Chris Burn came to Canadian 1981as a Commonwealth Scholar and completed his Ph/D at Carleton University. He moved to the University of British Columbia to study with J. Ross Mackay, the world authority in environmental studies. In 1989, Chris was awarded an NSERC University Research fellowship and he went back to Carlton in 1992. Chris held an NSERC Senior Northern Research Chair at the Department of Geography and Environmental Studies, Carleton University from 2002 to 2012, the length of the program.1)

Chris divided his research efforts between sites near Mayo, where he started work in 1982, and the Mackenzie Delta (since 1987), which he visited all year round. Chris made every effort to involve the Mayo community in the research program and hired local students every year between 1983 and at least 2003. An Inuvialuk [Douglas Esagok?] traveled with him while in the delta area. Near Whitehorse, school students were monitoring ground temperatures and the terrain response to forest fire. Each summer undergraduate students were hired to assist both the principal field research program and with graduate student projects.
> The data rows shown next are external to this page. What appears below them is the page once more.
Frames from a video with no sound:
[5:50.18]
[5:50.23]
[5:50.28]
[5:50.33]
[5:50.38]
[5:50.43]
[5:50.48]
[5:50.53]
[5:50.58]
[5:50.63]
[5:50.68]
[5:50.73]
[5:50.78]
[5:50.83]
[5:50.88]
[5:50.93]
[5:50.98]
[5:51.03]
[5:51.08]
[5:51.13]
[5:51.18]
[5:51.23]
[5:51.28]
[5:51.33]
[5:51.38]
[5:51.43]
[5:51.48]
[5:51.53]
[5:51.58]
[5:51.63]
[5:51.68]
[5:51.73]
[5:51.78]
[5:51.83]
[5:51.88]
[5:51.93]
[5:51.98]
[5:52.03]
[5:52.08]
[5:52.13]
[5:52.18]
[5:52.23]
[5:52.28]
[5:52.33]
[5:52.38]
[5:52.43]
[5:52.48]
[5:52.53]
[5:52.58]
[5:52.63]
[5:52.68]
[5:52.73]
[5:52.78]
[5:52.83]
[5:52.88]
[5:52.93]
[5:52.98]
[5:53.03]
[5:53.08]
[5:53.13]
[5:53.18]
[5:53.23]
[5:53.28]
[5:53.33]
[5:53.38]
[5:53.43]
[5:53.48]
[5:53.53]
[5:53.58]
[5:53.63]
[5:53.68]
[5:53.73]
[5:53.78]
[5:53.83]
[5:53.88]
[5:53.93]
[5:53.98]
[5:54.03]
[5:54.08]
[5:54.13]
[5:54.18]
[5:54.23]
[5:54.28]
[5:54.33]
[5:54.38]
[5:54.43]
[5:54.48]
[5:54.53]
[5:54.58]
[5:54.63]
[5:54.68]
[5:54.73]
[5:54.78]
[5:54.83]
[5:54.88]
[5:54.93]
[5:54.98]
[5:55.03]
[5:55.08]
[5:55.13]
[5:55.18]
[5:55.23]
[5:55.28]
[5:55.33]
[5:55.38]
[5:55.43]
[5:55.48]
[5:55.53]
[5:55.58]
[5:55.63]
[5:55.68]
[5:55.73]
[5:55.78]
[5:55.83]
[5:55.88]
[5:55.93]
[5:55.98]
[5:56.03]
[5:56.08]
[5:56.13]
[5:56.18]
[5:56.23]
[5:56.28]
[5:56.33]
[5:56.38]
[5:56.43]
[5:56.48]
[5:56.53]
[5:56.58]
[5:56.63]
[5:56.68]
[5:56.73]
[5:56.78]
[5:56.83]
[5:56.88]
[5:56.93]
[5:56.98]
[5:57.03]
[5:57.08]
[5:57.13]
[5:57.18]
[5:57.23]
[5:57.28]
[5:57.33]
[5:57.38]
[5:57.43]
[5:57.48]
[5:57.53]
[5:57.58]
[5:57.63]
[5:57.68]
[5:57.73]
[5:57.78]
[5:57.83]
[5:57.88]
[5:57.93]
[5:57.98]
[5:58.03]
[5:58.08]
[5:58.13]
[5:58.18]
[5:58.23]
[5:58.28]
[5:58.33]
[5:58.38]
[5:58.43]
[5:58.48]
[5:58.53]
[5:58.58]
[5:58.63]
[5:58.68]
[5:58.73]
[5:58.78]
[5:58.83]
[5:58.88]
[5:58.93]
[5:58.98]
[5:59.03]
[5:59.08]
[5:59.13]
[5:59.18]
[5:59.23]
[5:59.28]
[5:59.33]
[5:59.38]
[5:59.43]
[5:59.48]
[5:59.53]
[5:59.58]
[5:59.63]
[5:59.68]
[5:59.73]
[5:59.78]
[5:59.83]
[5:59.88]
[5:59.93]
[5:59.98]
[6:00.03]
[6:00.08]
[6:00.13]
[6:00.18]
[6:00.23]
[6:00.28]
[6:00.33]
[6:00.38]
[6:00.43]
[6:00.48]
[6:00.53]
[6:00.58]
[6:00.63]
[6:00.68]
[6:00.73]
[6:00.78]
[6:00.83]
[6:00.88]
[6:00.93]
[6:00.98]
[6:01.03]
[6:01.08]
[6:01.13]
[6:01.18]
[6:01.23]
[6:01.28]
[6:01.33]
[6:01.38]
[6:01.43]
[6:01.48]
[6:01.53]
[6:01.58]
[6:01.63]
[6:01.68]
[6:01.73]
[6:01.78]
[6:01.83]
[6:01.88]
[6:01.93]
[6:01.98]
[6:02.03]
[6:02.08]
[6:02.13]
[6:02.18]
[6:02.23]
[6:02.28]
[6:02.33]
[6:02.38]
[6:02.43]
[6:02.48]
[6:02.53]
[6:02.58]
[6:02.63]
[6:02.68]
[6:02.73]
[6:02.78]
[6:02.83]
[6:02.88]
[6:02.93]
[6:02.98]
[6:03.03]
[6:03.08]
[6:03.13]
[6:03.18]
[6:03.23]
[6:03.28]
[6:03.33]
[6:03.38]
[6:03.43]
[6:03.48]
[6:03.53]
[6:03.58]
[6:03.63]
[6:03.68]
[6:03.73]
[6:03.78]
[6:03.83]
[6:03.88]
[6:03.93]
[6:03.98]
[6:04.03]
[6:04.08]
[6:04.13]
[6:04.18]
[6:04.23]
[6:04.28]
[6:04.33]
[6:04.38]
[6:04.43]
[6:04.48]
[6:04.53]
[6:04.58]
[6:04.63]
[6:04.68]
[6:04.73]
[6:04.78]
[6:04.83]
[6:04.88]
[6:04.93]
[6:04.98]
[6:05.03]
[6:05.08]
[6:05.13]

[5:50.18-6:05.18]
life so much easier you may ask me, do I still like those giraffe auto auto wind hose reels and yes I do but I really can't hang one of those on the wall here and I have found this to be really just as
Chris' research centres on the impact of climate change on permafrost terrain. Long-term observations at Mayo have provided some of the few data from Canada on how permafrost is responding to present climate variation. The work at Mayo is also concerned with landform evolution as permafrost thaws and is actively examining the origin of the “drunken” forest, the characteristically tilted trees of boreal regions. In the Mackenzie delta area, the effort follows more directly in the footsteps of Dr. Mackay, with investigations on ground deformation near ice wedges, and ground movement during permafrost development in drained lakes, including the growth of pingos.2)

Chris Burn has dedicated his professional career to understanding permafrost environments through research in the western Canadian arctic, particularly in northern Yukon and the outer Mackenzie Delta area. Burn has been instrumental in solving and managing developmental, environmental, and social issues through his work in northern communities and agencies, and his work on advisory boards. By 2018, he had published 145 peer-reviewed articles on permafrost, landforms, and climate change in Yukon and western Canada. In 2018, Burns was awarded the Governor General of Canada’s Canadian Polar medal for his extraordinary services in Canada’s north. Burn credits the help of Douglas Esagok of Inuvik, and his connection to the Yukon community of Mayo. He has worked with many graduate students, seventeen of whom now live and work north of the 60th parallel.3)

1)
“Christopher Burn.” Carleton University, 2024 website: Christopher Burn - Permafrost (carleton.ca)
2)
The Yukon Science Institute's notice on talks by Dr. Chris Burn, November 2003.
3)
“Carleton University professor gets Polar Medal for northern research.” The Whitehorse Star (Whitehorse), 9 November 2018.